The venue is alive with loud voices, palm trees and roadside food stands. Filtering between the flashing neon lights are visitors: young fans, amateur photographers, couples with kids in tow, and of course livestreamers.
The resulting scene is more like a bustling narrow street in southern China than an art show. Unlike most retrospectives, Cao’s work is not presented chronologically. This allows visitors to begin Cao’s story wherever they want.
Cao hopes to make her work more accessible and is interested in what people from all backgrounds can extract from it. Individual experience and perception is a reoccurring theme in Cao’s works, such as the dreamed romance of a milkman (Milkman, 2005), changes in the lives of people living in an urban village (San Yuan Li, 2003) or the everyday lives and dreams of factory workers (Whose Utopia, 2006).
Cao was born in 1978 to artist parents who taught at Guangzhou Academy of Fine Arts (GAFA). The Cultural Revolution (1966-76) had just ended, along with its previous restrictions on art. Feeling unfettered, artists like Cao’s parents plunged into creating and teaching art. The couple spent a lot of time touring the countryside, seeking inspiration from the lives of ordinary people.
Cao often traveled with her parents to install her father’s sculptures. Wherever they went, the family lived with locals and learned their dialects. Among these places, a small fishing village in Guangdong Province stands out, Cao said. Her mother had lived there when she was younger and went back with young Cao after she became an art teacher. Her mother kept in contact over the years, making sketches for the villagers and exchanging letters after returning to Guangzhou.
As an adult, Cao returned to the same village to paint, and learned that a young woman whom her mother sketched had become a grandmother. “We built relationships that span generations,” Cao told NewsChina.

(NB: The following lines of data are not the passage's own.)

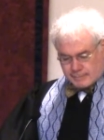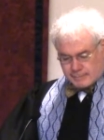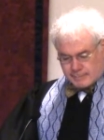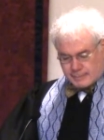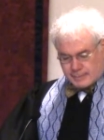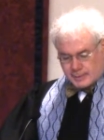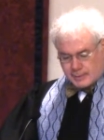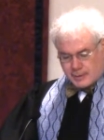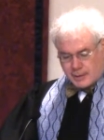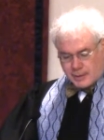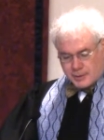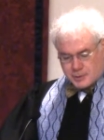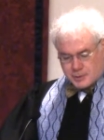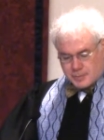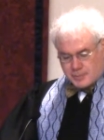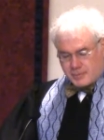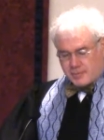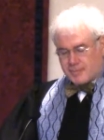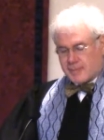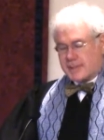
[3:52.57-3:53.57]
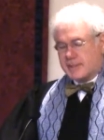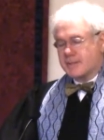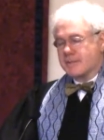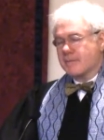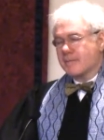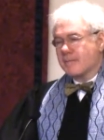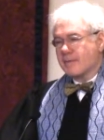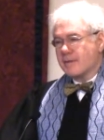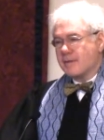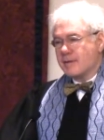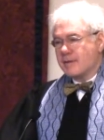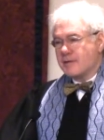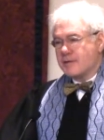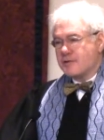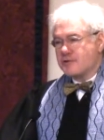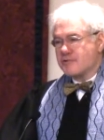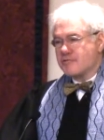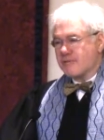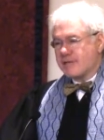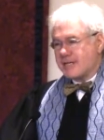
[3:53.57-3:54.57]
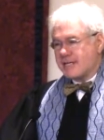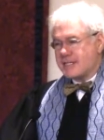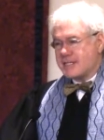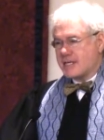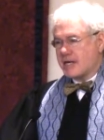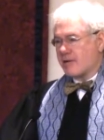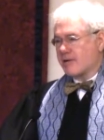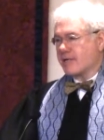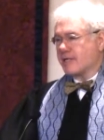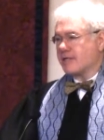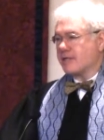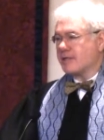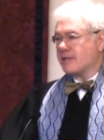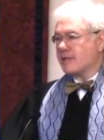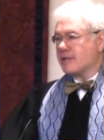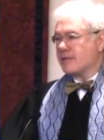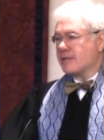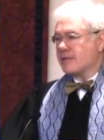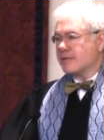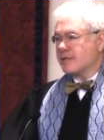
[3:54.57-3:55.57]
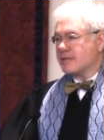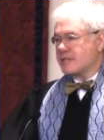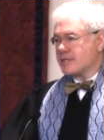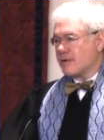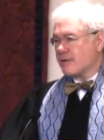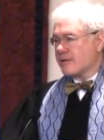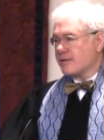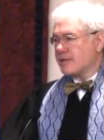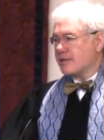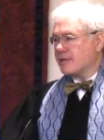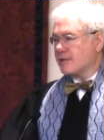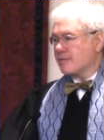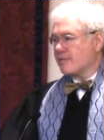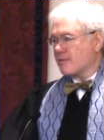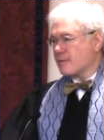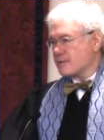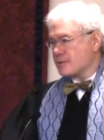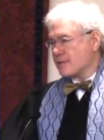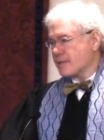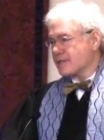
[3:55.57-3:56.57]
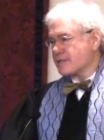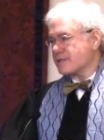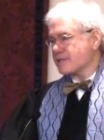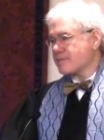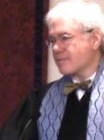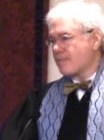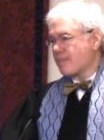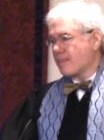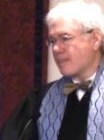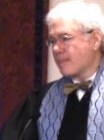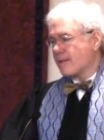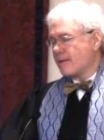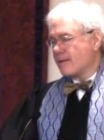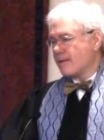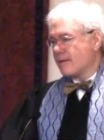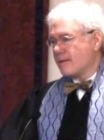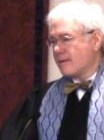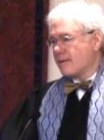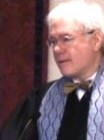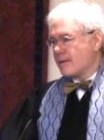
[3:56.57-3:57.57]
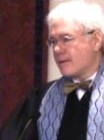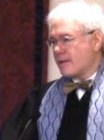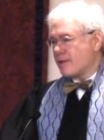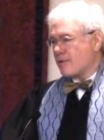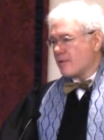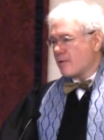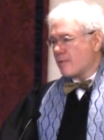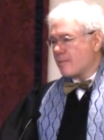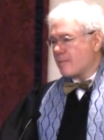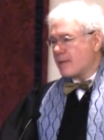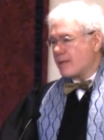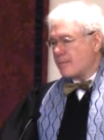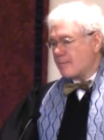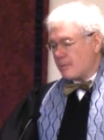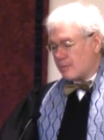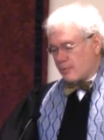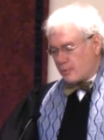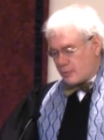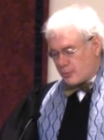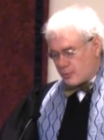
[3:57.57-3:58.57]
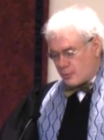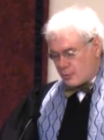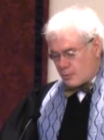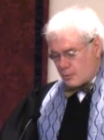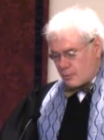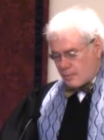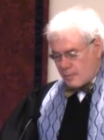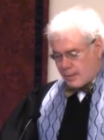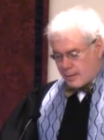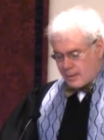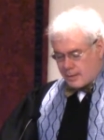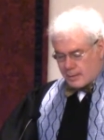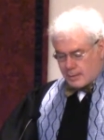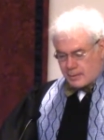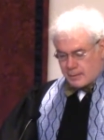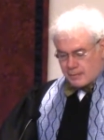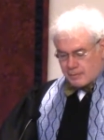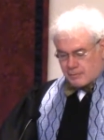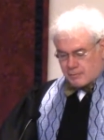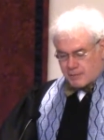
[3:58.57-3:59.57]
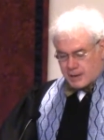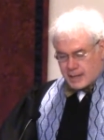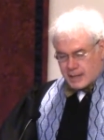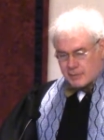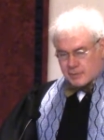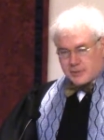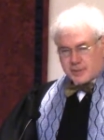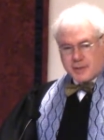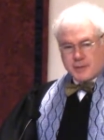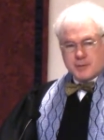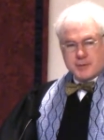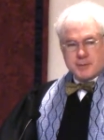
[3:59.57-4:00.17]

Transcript: the larger movement Trinitarian Unitarian Universalists. There are people who ground theirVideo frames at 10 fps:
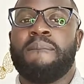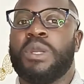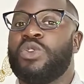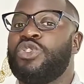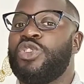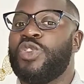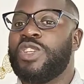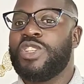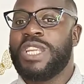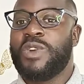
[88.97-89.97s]
because you're
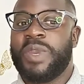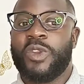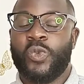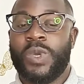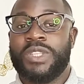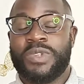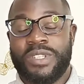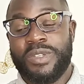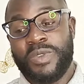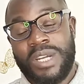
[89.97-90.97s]
not knowing what to
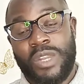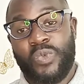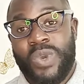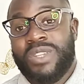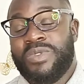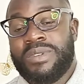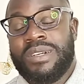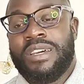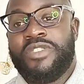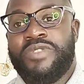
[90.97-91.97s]
do and what to
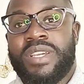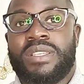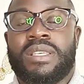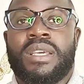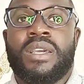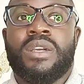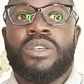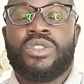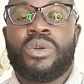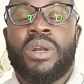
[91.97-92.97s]
address.
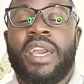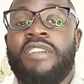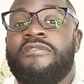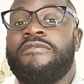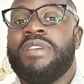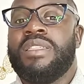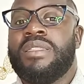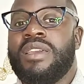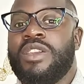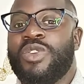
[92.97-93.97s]
So
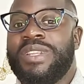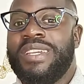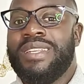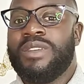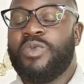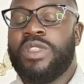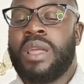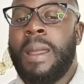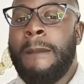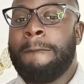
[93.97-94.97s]
everything you're dealing with
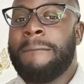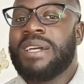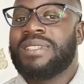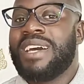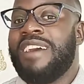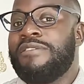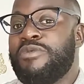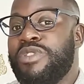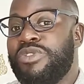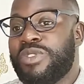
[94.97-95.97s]
must have a
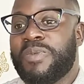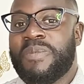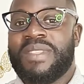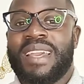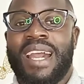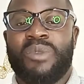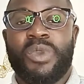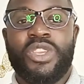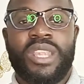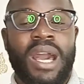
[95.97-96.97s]
reason. And
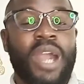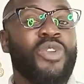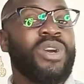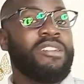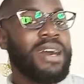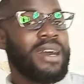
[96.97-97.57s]
when you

At the entrance of her latest exhibition, viewers enter the Artist’s Room, a small exhibition displaying Cao’s belongings, photos and paintings from her early years that tell the beginnings of her career and her artistic progression.
Cao told NewsChina that she grew up watching her father, Cao Chongen, sculpt statues of famous figures in modern Chinese history such as Sun Yat-sen, Zhou Enlai and Deng Xiaoping. Instead of toys, her mother gave her drawing pads. Her two elder sisters liked sketching, but Cao preferred telling stories through short graphic novels.
But as a child, Cao felt her parents’ mediums were out of fashion. In the 1980s and 90s, Hong Kong and Taiwanese pop culture were all the rage in the Chinese mainland, and the southern city of Guangzhou, which was visibly benefiting from China’s reform and opening-up, was at the forefront of this cultural influx. At a time when the majority of Chinese mainlanders had never seen a fashion magazine, 13-year-old Cao was already a regular reader of teen Hong Kong magazines like Yes! and Sister’s Pictorial.
She drew comic strips of TV stars in the margins of her school workbooks and spent the money her parents gave her on breakdancing classes. She practiced the moves with friends and taught her classmates, and then organized a performance at her school. She recorded all these fun moments, first on film, then digitally. These were Cao’s first serious attempts at art. Unlike her parents, she chose mediums such as hip-hop dance, photography and video, all new arrivals to China’s thriving market economy.